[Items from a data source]
··········

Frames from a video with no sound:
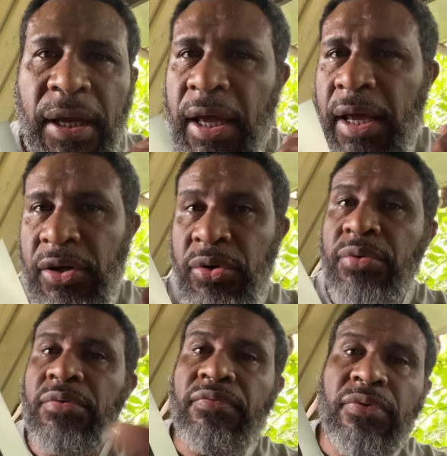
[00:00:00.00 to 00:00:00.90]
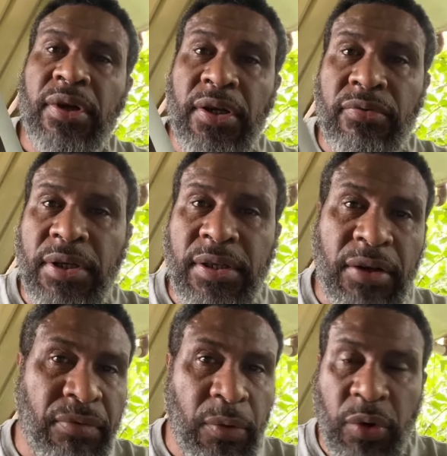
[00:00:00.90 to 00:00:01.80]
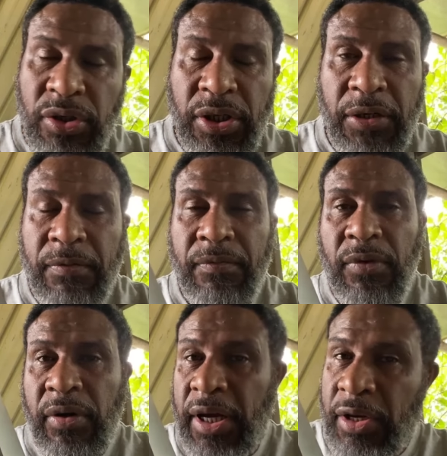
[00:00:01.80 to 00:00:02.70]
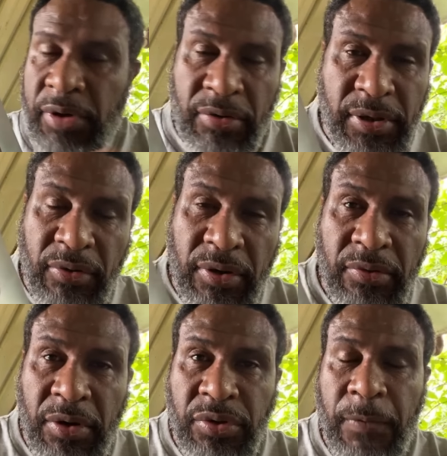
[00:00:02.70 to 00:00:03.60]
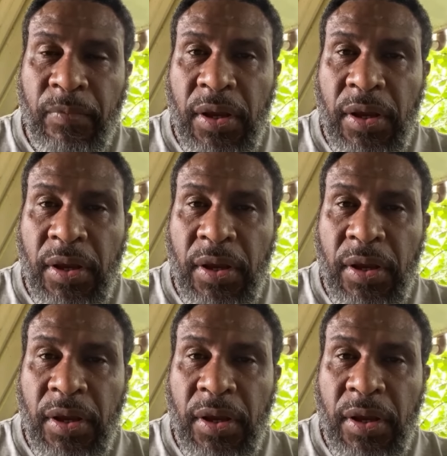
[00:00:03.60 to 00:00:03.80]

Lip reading: and you, if you're interested, if you're watching, or anyone who's a content creator,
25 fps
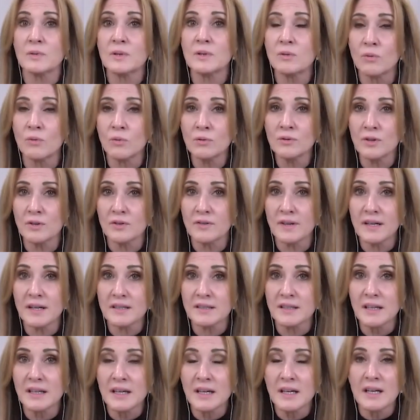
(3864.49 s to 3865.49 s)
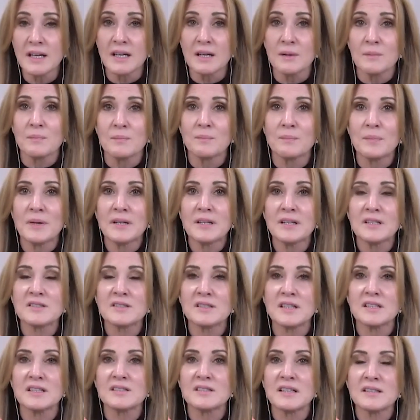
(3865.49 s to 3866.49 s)
We all know that but it's
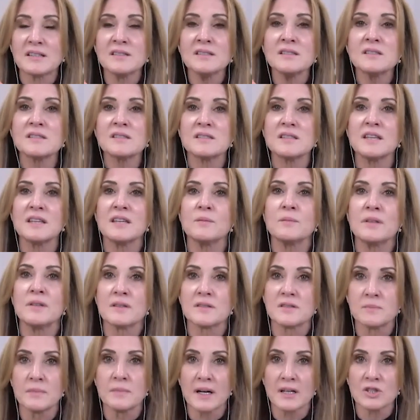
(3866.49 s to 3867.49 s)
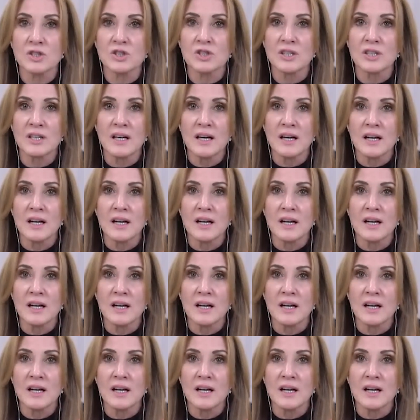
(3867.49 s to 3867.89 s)
it doesn't scare me as much.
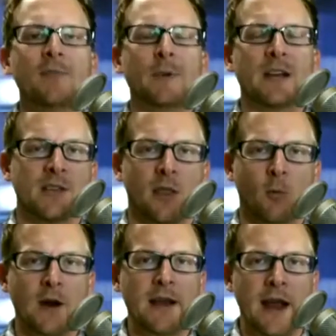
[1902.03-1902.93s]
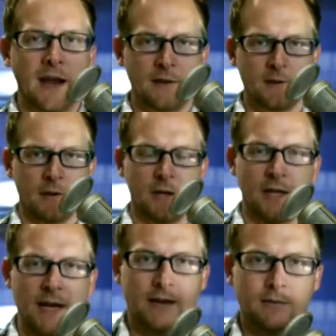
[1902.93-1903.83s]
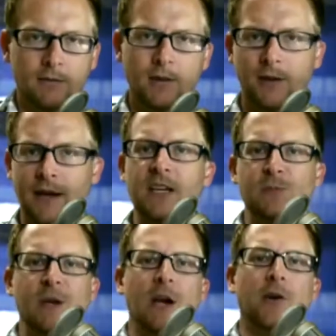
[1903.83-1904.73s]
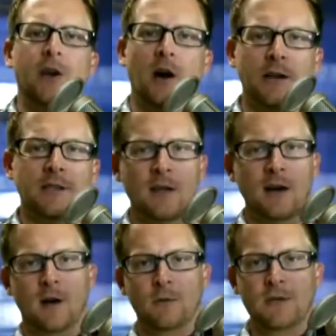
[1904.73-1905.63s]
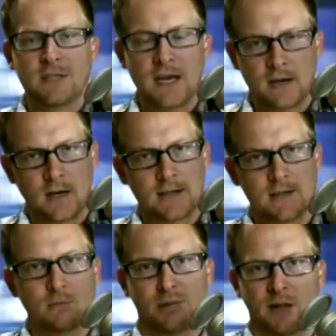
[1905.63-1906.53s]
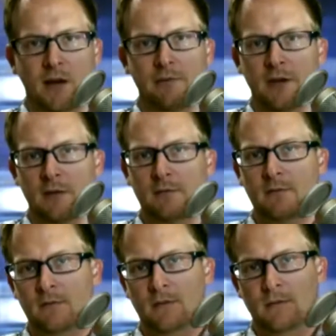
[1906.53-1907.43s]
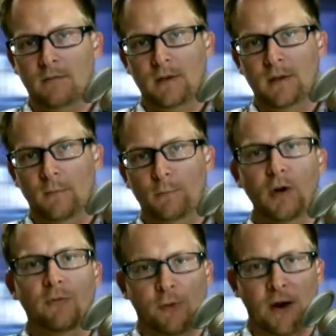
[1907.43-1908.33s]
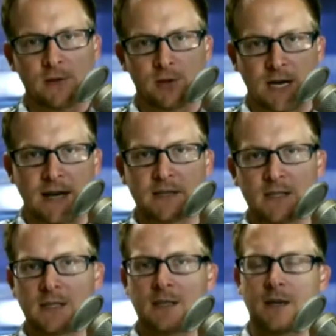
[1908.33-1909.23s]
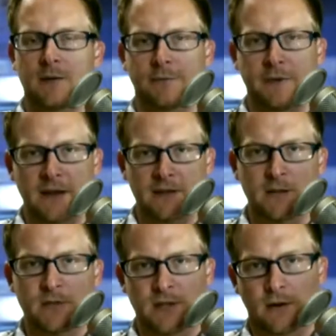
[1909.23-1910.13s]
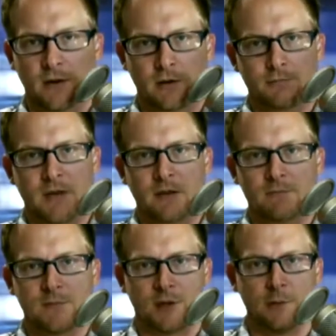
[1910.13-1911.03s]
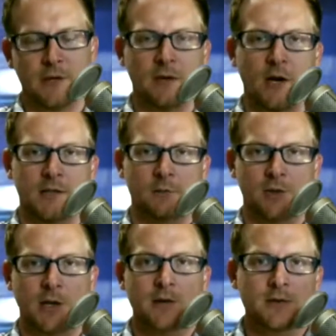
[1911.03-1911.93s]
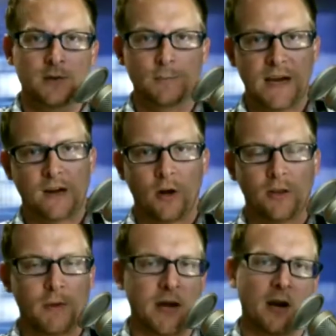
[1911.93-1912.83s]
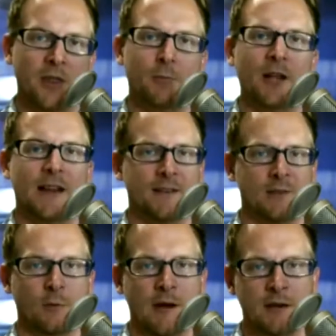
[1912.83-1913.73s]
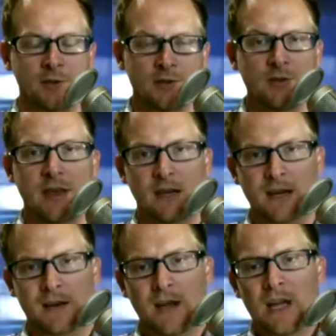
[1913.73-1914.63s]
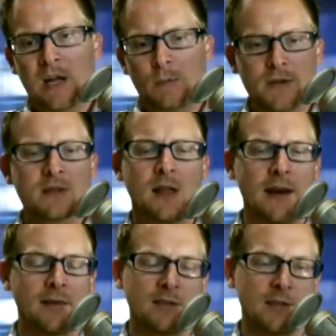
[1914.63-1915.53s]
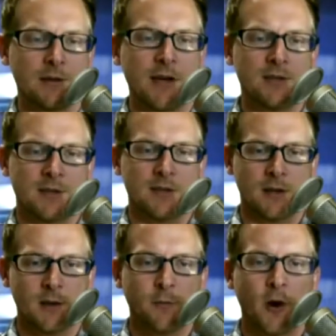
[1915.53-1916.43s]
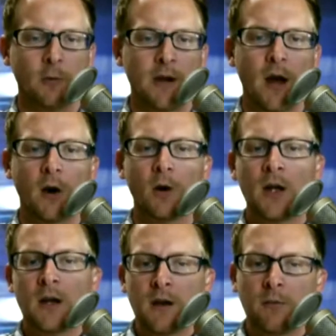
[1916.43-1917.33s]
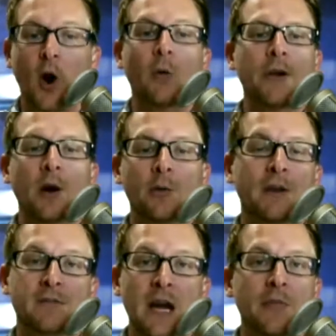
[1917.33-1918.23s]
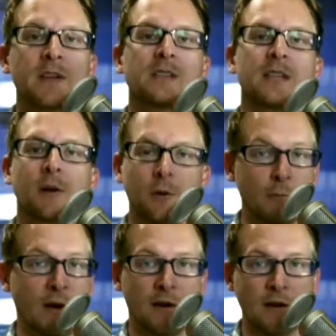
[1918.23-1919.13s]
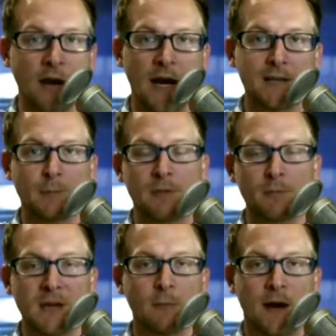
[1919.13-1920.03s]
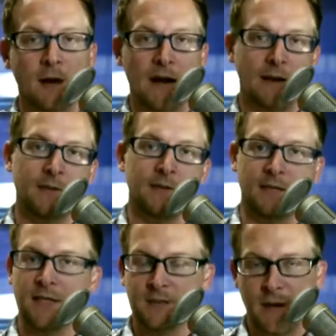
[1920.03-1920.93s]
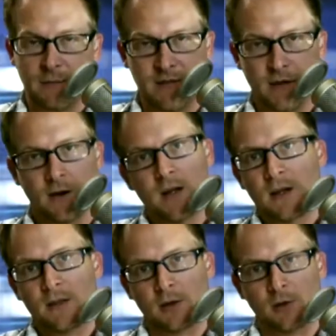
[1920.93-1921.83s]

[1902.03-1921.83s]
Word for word: because on the one hand, you're all like, look, HBO, you already saw when you take awesome, beloved, uh, you know, book franchises of fantasy material and turn them into awesome shows, you make all the money on the planet. So why not just do that again? But there's a lot of considerations here. You know, for all we know, for all we know, they've done this deal with American Gods, but meanwhile, behind the scenes, maybe they're they're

··········

- **Task instructions**:
Take the line that holds "[1907.43-1908.33s]" as the start and the last line of the data as the end. Copy only those lines exactly, both ends included, except the pictures.

- **Reply to the exercise**:
[1907.43-1908.33s]
[1908.33-1909.23s]
[1909.23-1910.13s]
[1910.13-1911.03s]
[1911.03-1911.93s]
[1911.93-1912.83s]
[1912.83-1913.73s]
[1913.73-1914.63s]
[1914.63-1915.53s]
[1915.53-1916.43s]
[1916.43-1917.33s]
[1917.33-1918.23s]
[1918.23-1919.13s]
[1919.13-1920.03s]
[1920.03-1920.93s]
[1920.93-1921.83s]

[1902.03-1921.83s]
Word for word: because on the one hand, you're all like, look, HBO, you already saw when you take awesome, beloved, uh, you know, book franchises of fantasy material and turn them into awesome shows, you make all the money on the planet. So why not just do that again? But there's a lot of considerations here. You know, for all we know, for all we know, they've done this deal with American Gods, but meanwhile, behind the scenes, maybe they're they're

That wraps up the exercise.